• [PROMPT] With pictures omitted, copy exactly the lines from the one containing "[00:00:01.60 to 00:00:02.00]" through the end of the records below.
-------- DATA --------
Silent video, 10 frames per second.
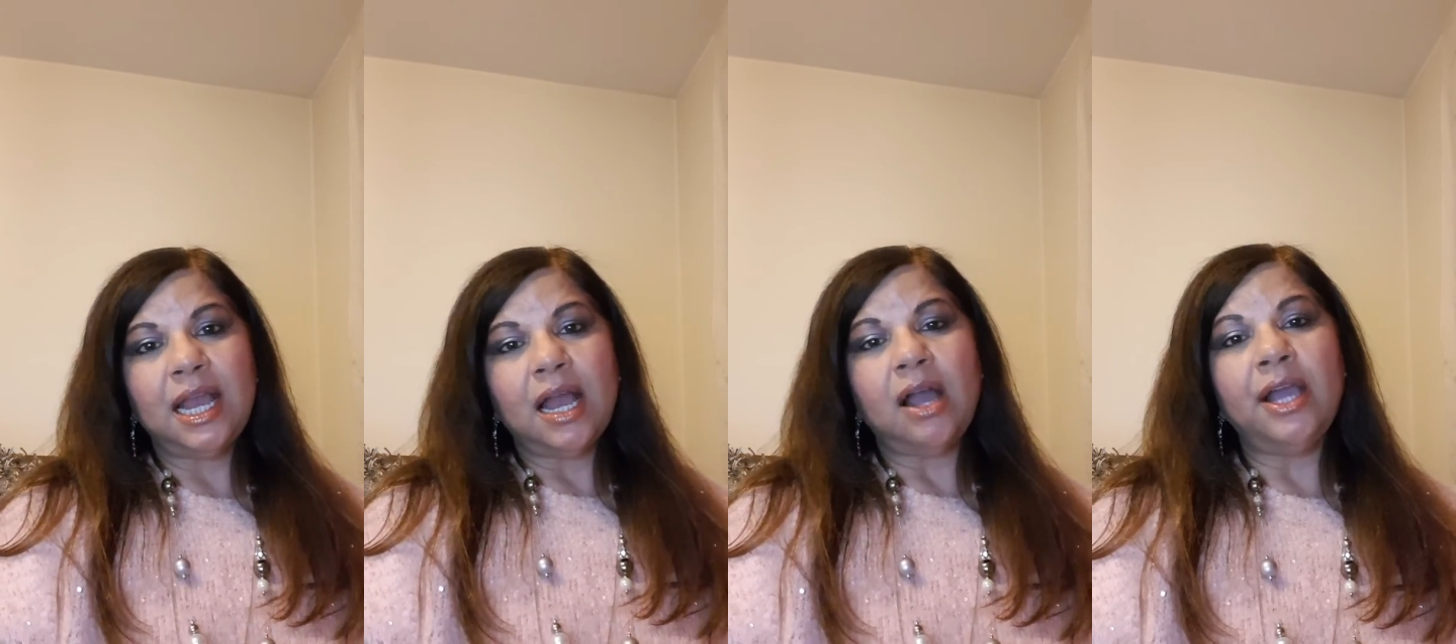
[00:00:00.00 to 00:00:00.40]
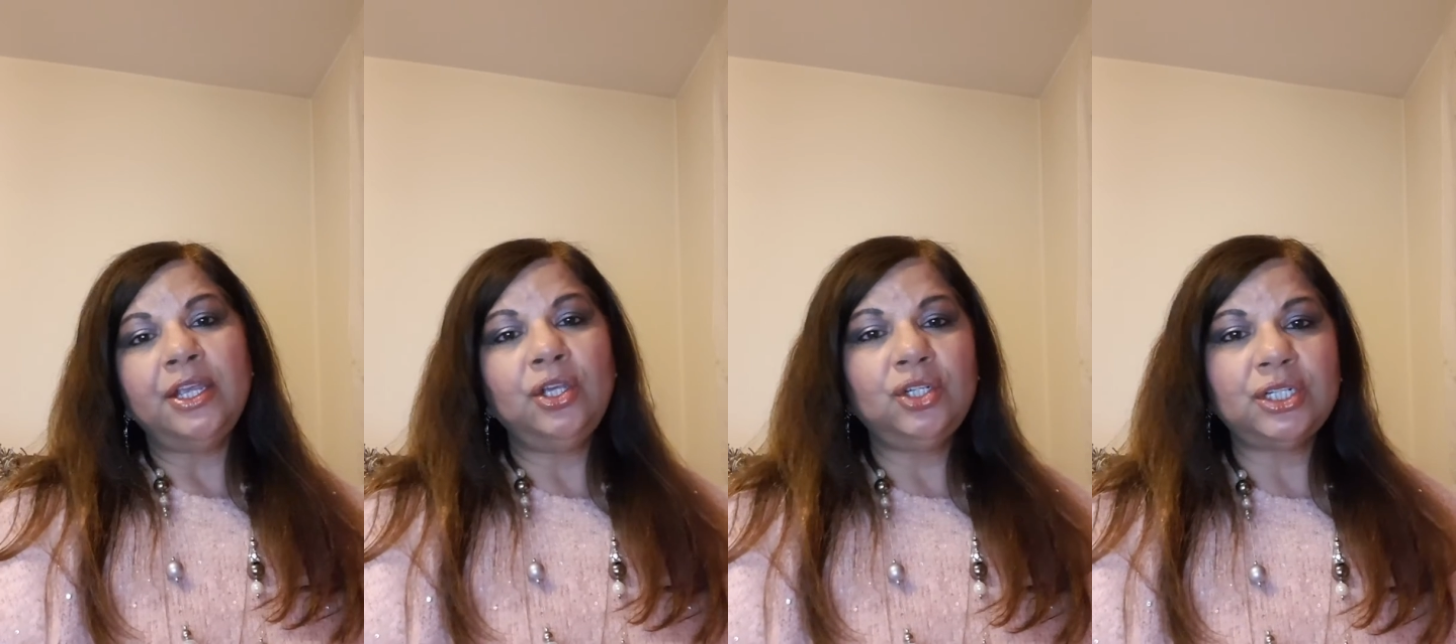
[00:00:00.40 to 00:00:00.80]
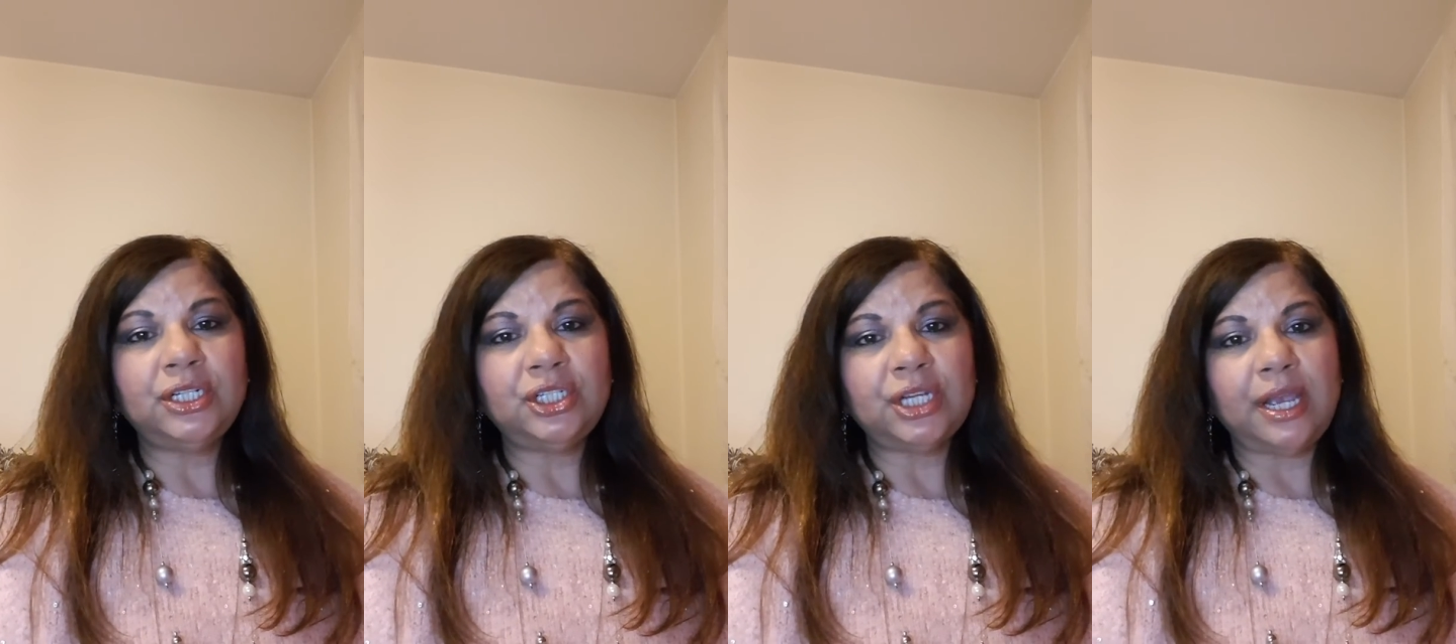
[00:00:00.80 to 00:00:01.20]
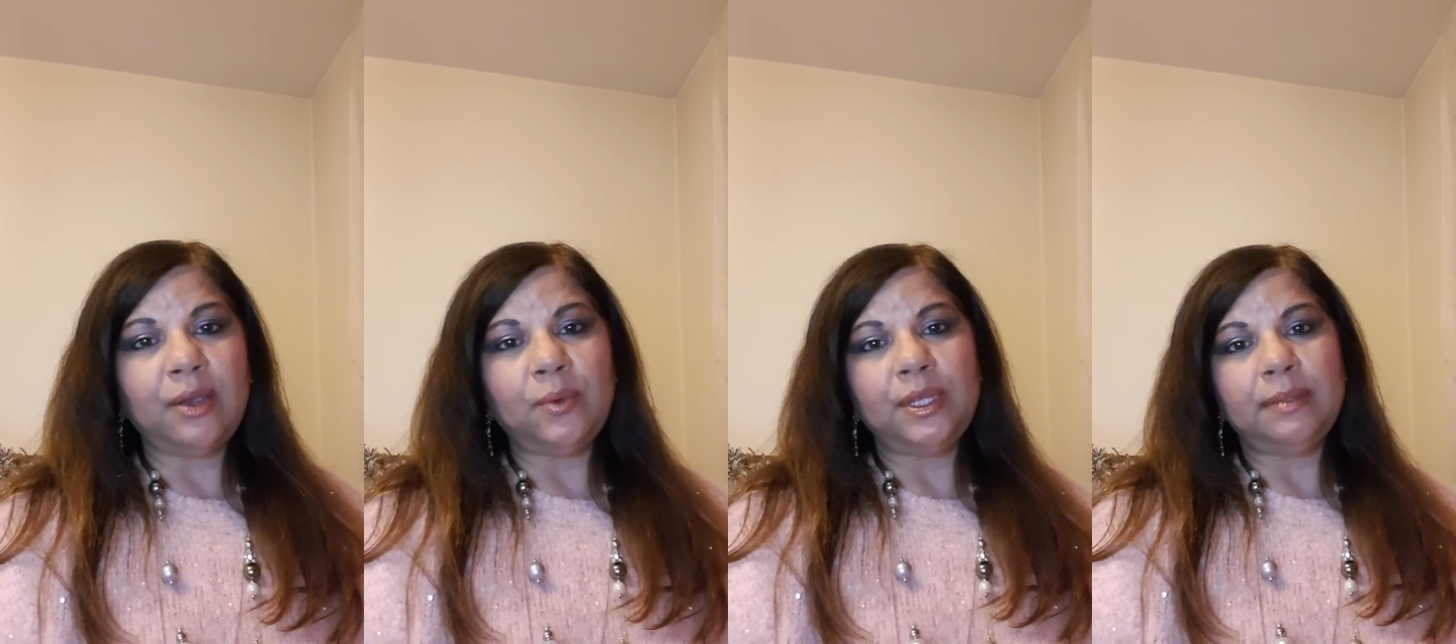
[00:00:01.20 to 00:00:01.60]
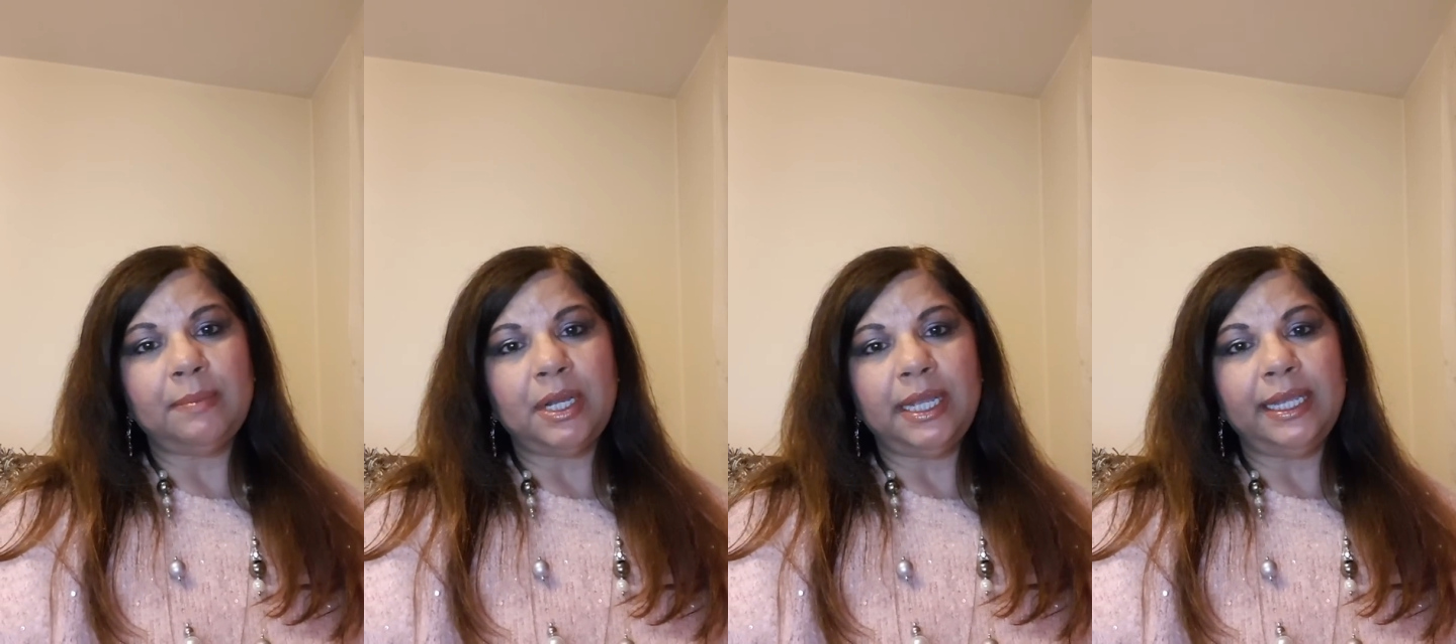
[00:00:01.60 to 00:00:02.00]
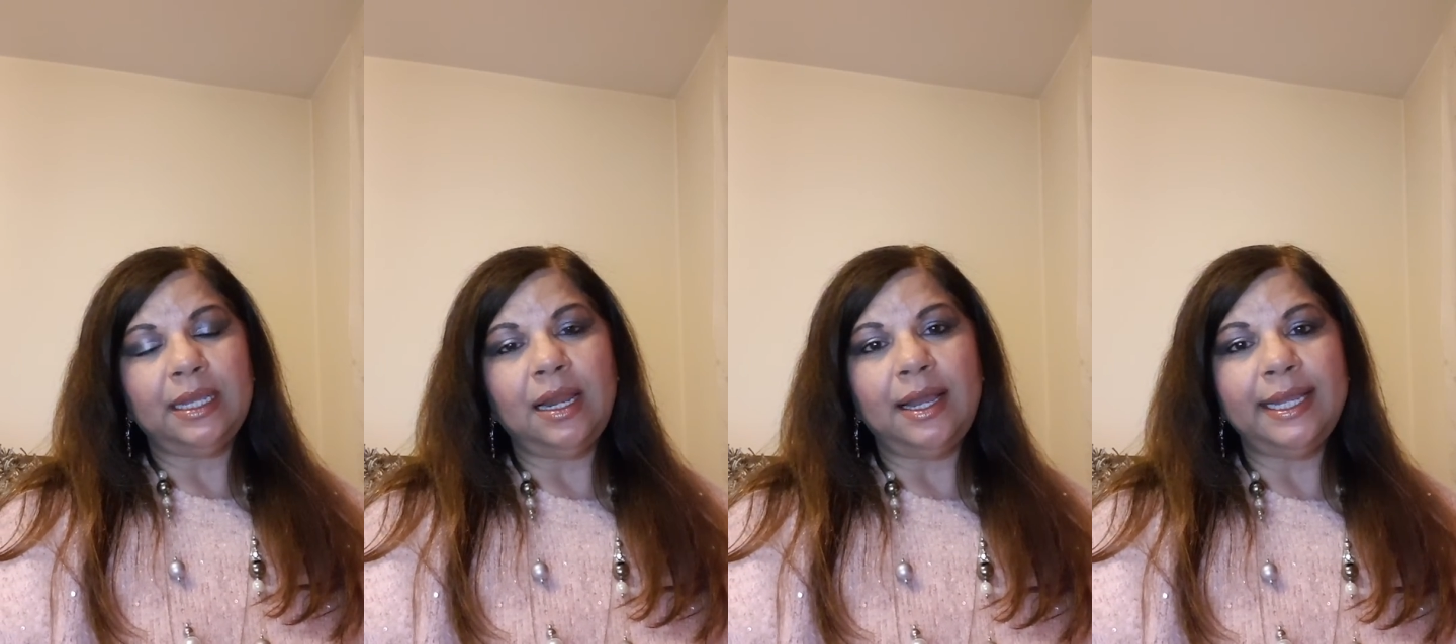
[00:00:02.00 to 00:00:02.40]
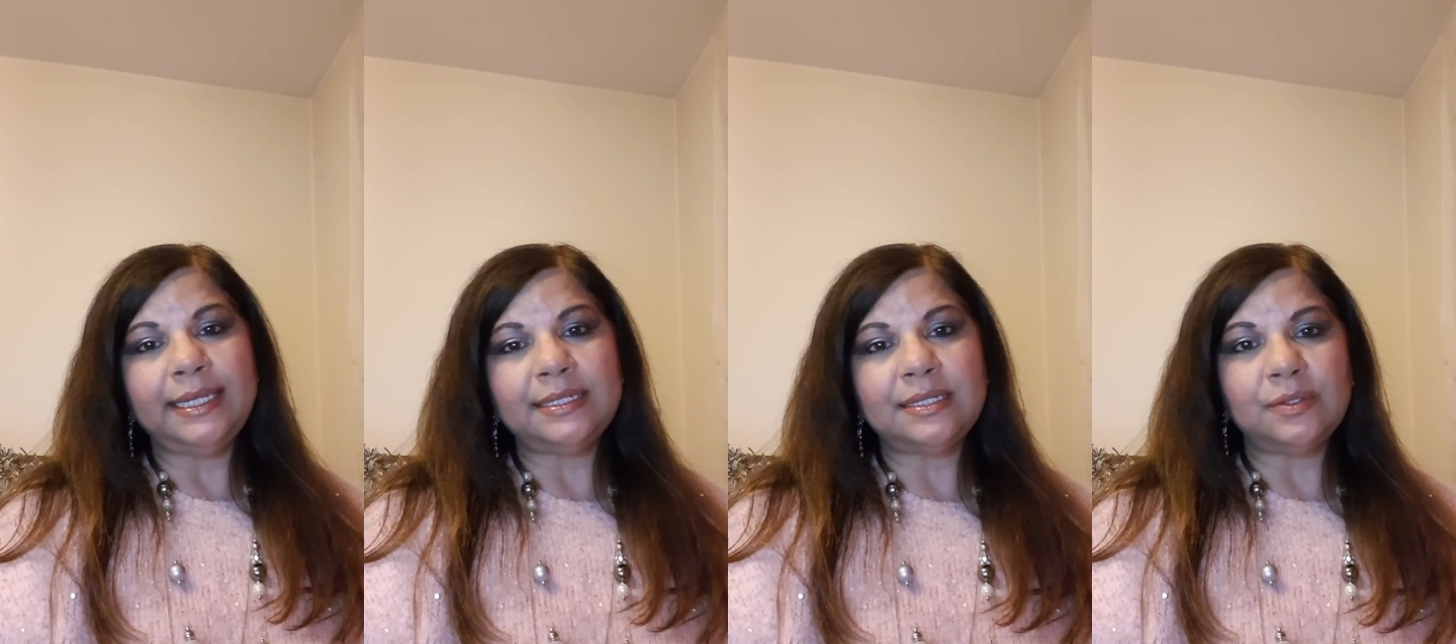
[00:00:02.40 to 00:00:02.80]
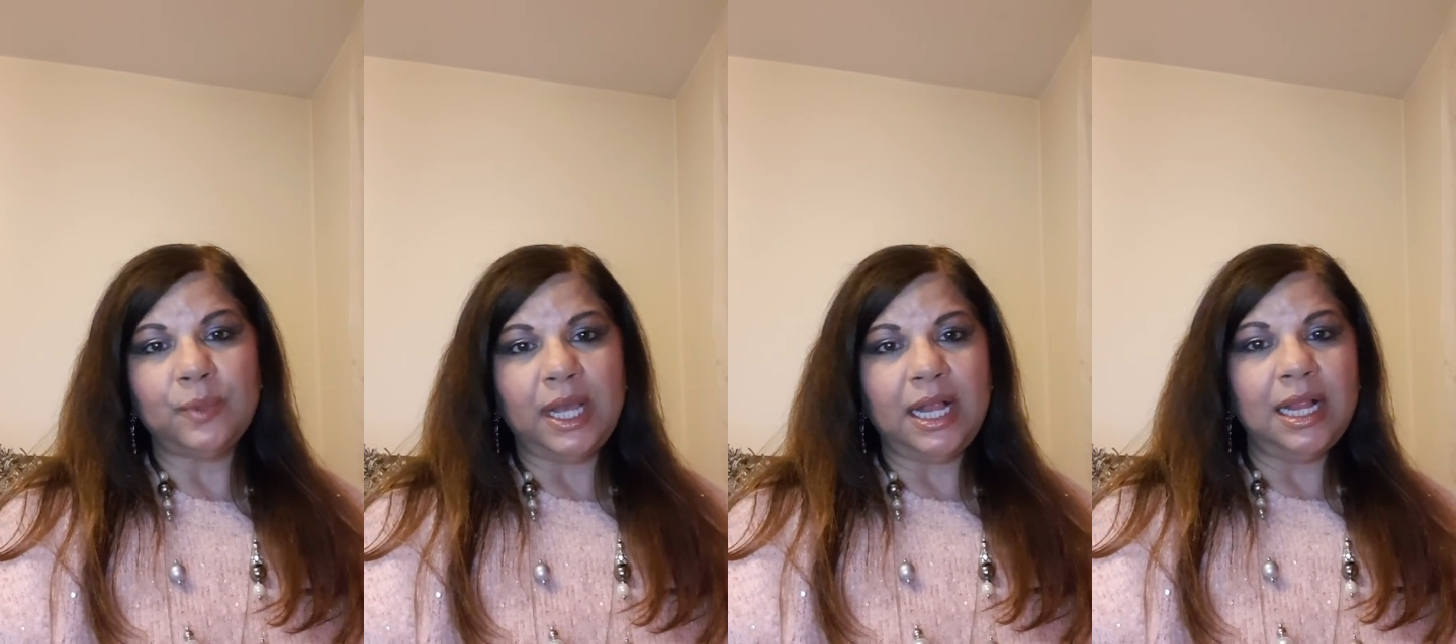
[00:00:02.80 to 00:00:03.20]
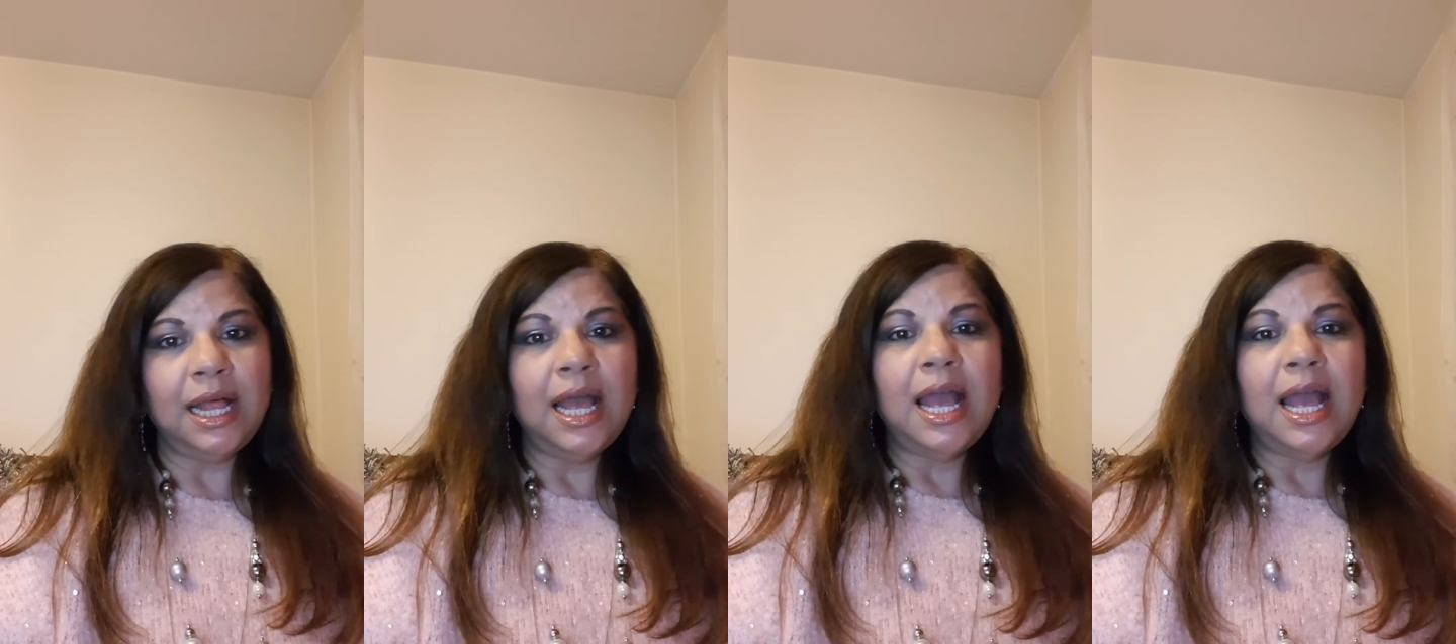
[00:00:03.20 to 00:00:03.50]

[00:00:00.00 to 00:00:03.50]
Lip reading: I usually share with my clients as well.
--------
• [RESPONSE AREA]
[00:00:01.60 to 00:00:02.00]
[00:00:02.00 to 00:00:02.40]
[00:00:02.40 to 00:00:02.80]
[00:00:02.80 to 00:00:03.20]
[00:00:03.20 to 00:00:03.50]

[00:00:00.00 to 00:00:03.50]
Lip reading: I usually share with my clients as well.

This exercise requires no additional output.